Overview

Welcome to Sciserver – the data‑science platform that gives you a web‑based workspace for files, interactive compute, and batch compute jobs. The platform itself is documented by the upstream team; this site provides a quick‑reference guide for the most common tasks that scientists need.


Core Features

Feature

What it is

Typical use‑case

Files

Dropbox‑like storage where you can upload, download, and review personal and shared data folders. As well as review/download and public / private datasets. All via the web interface.

Upload/Download files via the web interface to/from your perosnal computer.

Compute

Launch a container that runs a JupyterLab server (or a plain container).
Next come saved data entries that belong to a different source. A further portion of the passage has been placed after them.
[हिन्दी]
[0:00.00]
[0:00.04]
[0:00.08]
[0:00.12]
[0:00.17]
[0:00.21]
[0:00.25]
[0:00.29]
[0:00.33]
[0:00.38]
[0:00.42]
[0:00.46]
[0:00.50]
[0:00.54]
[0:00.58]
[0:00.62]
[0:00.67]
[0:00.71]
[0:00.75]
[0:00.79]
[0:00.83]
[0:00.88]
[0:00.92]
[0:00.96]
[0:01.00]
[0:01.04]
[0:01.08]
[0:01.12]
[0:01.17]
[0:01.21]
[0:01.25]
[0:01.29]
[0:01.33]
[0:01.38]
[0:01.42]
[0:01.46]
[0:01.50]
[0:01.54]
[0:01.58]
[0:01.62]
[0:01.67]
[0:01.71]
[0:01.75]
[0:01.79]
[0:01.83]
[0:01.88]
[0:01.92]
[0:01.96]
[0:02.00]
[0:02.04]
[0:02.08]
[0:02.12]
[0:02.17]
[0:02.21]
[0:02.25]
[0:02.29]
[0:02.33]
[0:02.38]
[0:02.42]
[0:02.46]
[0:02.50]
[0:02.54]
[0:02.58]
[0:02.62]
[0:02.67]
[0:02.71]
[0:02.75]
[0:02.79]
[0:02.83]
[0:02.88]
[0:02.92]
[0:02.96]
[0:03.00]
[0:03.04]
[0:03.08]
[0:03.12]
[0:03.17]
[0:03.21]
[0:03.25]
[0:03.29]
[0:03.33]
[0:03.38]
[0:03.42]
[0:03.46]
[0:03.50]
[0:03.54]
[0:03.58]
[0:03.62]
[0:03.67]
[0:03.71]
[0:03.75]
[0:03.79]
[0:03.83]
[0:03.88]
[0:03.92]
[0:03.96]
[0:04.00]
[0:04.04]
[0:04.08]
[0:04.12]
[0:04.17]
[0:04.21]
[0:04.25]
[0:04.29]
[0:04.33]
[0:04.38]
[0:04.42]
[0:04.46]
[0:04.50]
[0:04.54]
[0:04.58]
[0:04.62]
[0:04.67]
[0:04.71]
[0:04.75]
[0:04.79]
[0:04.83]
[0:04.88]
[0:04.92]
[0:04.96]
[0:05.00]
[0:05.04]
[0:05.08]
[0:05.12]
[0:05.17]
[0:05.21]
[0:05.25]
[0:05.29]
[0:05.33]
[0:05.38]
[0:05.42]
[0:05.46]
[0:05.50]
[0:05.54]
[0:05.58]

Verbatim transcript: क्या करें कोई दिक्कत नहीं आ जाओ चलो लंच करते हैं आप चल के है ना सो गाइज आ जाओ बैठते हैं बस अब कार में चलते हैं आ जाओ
You pick the image and any data volumes you need.

Access to a linux command line. Work online with a jupyter notebook, use specific project software.

Compute Jobs

Submit a long‑running, queued workload that gets exclusive access to a hardware node. You also choose the container image data volumes.

Heavy‑weight analyses, long-running tasks, batch processing of large data sets.
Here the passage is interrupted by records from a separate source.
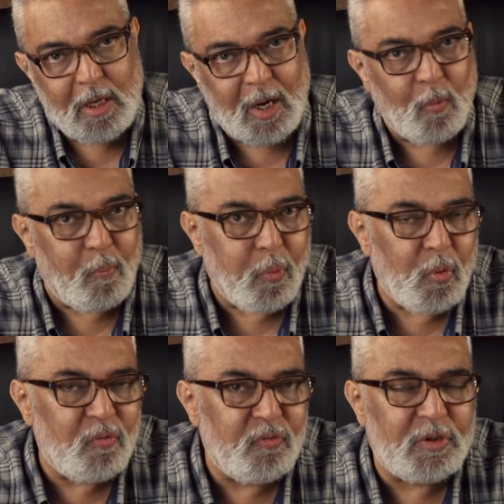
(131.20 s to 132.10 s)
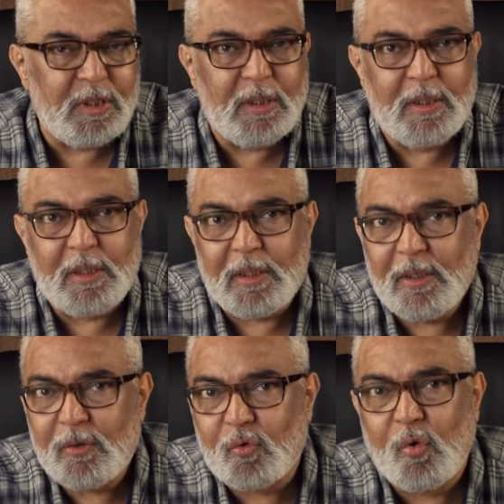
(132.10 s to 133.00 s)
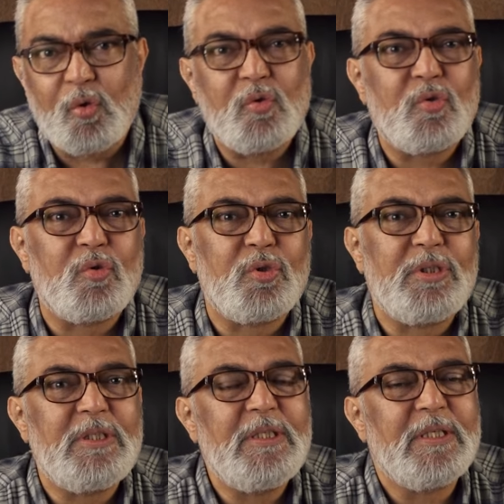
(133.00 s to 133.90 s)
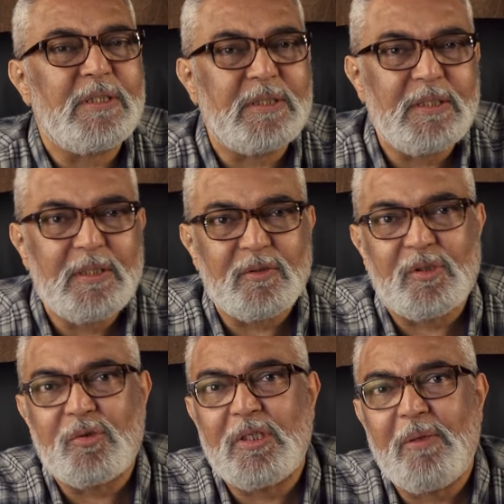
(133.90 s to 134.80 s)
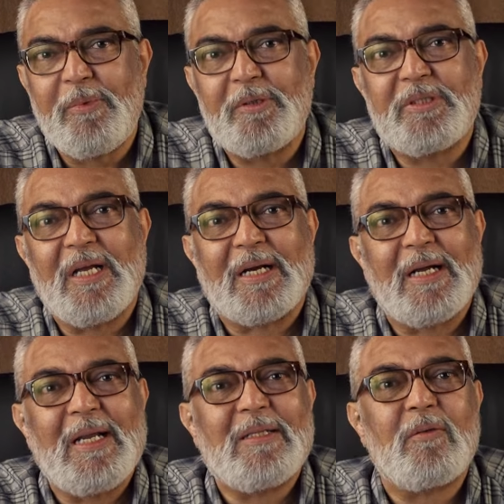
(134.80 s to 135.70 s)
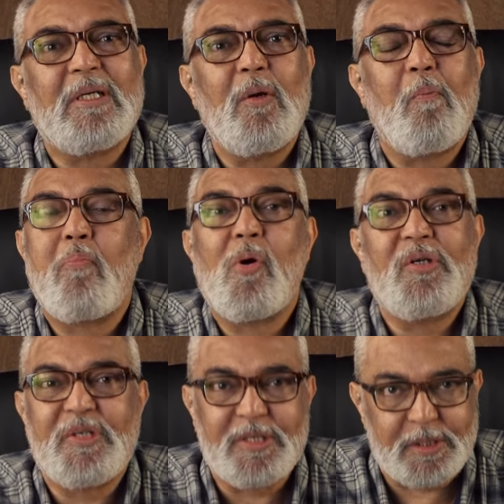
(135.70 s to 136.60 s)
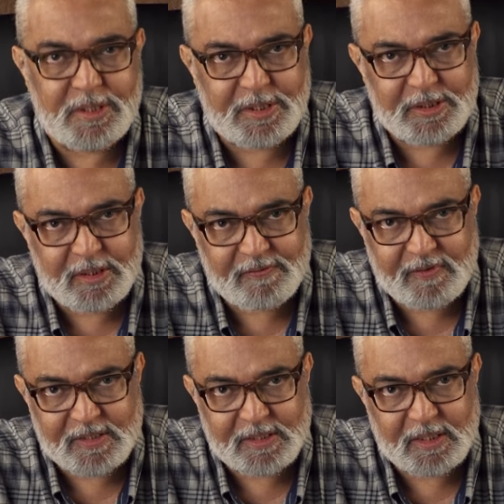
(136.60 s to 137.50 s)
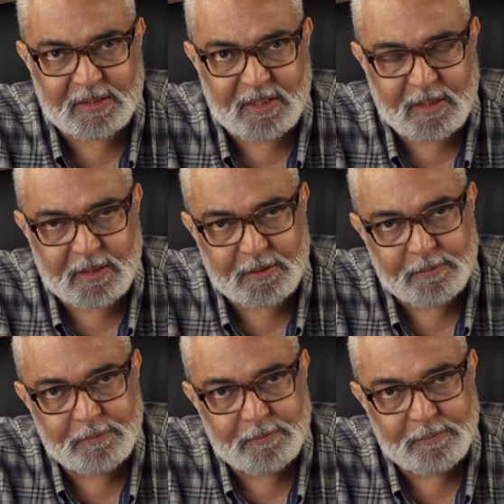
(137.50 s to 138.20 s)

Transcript: É um povo que todos os dias seus inimigos decretam que não pode existir na face da terra.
Where to find the full platform documentation

The official Sciserver platform reference is maintained by the JHU team. For detailed API specs, official tutorials, configuration options, and release notes, visit:

Sciserver Platform Docshttps://www.sciserver.org/support

Feel free to use the links in this guide for a fast‑track overview, and jump to the upstream docs whenever you need deeper information.
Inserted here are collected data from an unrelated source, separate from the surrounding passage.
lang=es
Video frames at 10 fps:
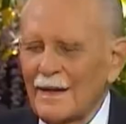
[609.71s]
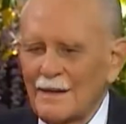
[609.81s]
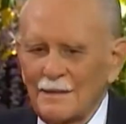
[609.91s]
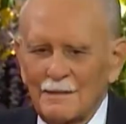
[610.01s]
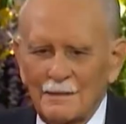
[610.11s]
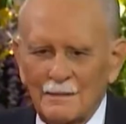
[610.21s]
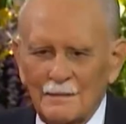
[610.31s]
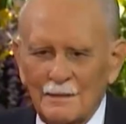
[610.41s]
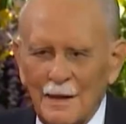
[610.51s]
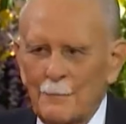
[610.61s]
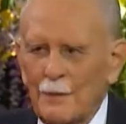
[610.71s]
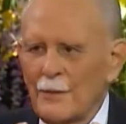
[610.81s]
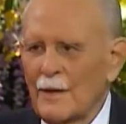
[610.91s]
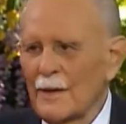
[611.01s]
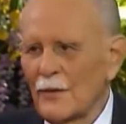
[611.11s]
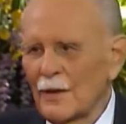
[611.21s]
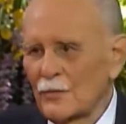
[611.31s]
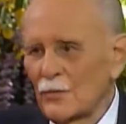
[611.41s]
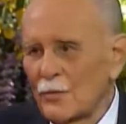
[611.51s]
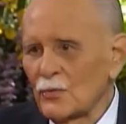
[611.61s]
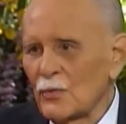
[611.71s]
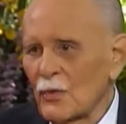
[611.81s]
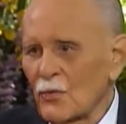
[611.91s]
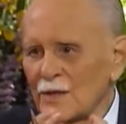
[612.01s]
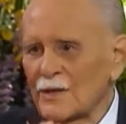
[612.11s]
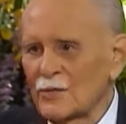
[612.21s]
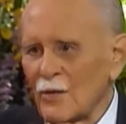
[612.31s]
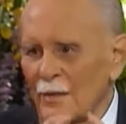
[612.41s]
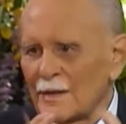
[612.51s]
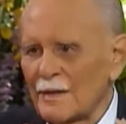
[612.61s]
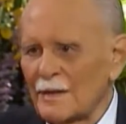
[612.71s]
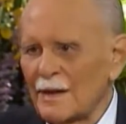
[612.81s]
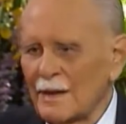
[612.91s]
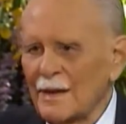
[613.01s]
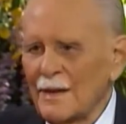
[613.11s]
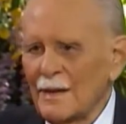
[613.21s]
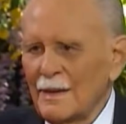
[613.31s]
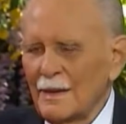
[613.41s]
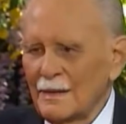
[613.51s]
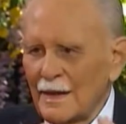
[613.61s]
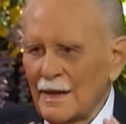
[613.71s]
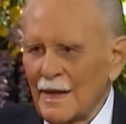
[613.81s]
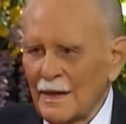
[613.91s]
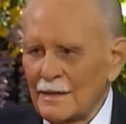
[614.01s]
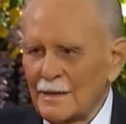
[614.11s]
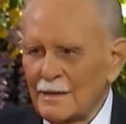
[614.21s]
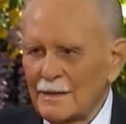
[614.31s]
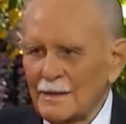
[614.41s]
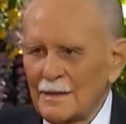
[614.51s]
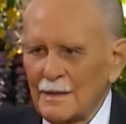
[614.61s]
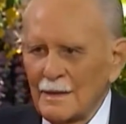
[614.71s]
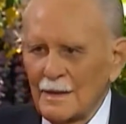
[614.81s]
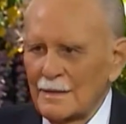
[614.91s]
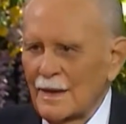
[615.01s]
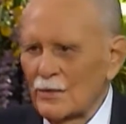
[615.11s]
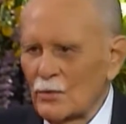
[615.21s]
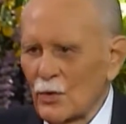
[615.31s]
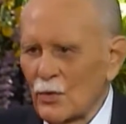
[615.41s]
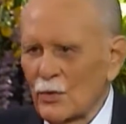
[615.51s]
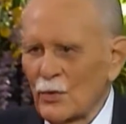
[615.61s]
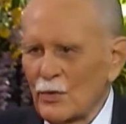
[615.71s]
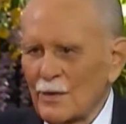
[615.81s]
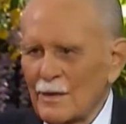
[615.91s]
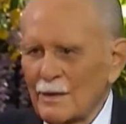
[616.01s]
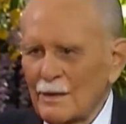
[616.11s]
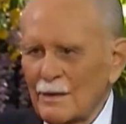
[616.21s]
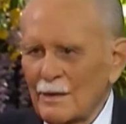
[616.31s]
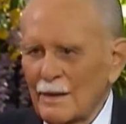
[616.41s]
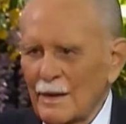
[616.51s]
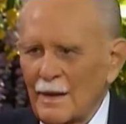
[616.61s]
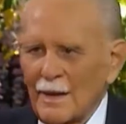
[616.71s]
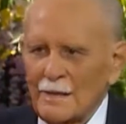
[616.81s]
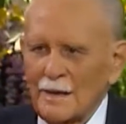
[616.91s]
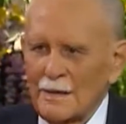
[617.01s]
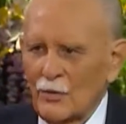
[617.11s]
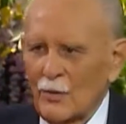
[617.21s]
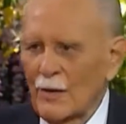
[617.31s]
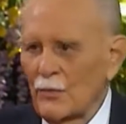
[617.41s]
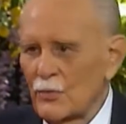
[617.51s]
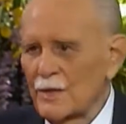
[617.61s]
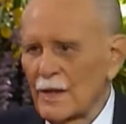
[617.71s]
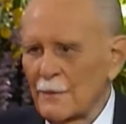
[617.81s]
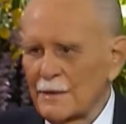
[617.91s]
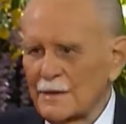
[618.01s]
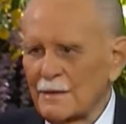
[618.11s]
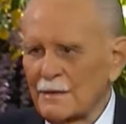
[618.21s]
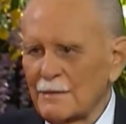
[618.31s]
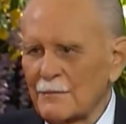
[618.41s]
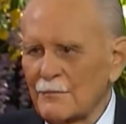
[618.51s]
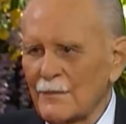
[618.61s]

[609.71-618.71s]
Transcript: tienen el privilegio de que todo el mundo los considera sumamente inteligentes, que están en todo, que adelantan las horas con mucha capacidad.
What you’ll find in this guide

  • Files & Data Volumes – how to upload, organise, and share data.

  • Compute Images – description of the curated images in MPE sciserver (sciserver‑base, xray, esass) and where the original Dockerfiles live.

  • Working inside a Compute container – JupyterLab basics, using mamba, creating Conda‑style environments, and exposing them as Jupyter kernels.

  • Compute Jobs – when to use them, how to submit, monitor, and retrieve results.

  • FAQ & Troubleshooting – quick answers to the most common questions.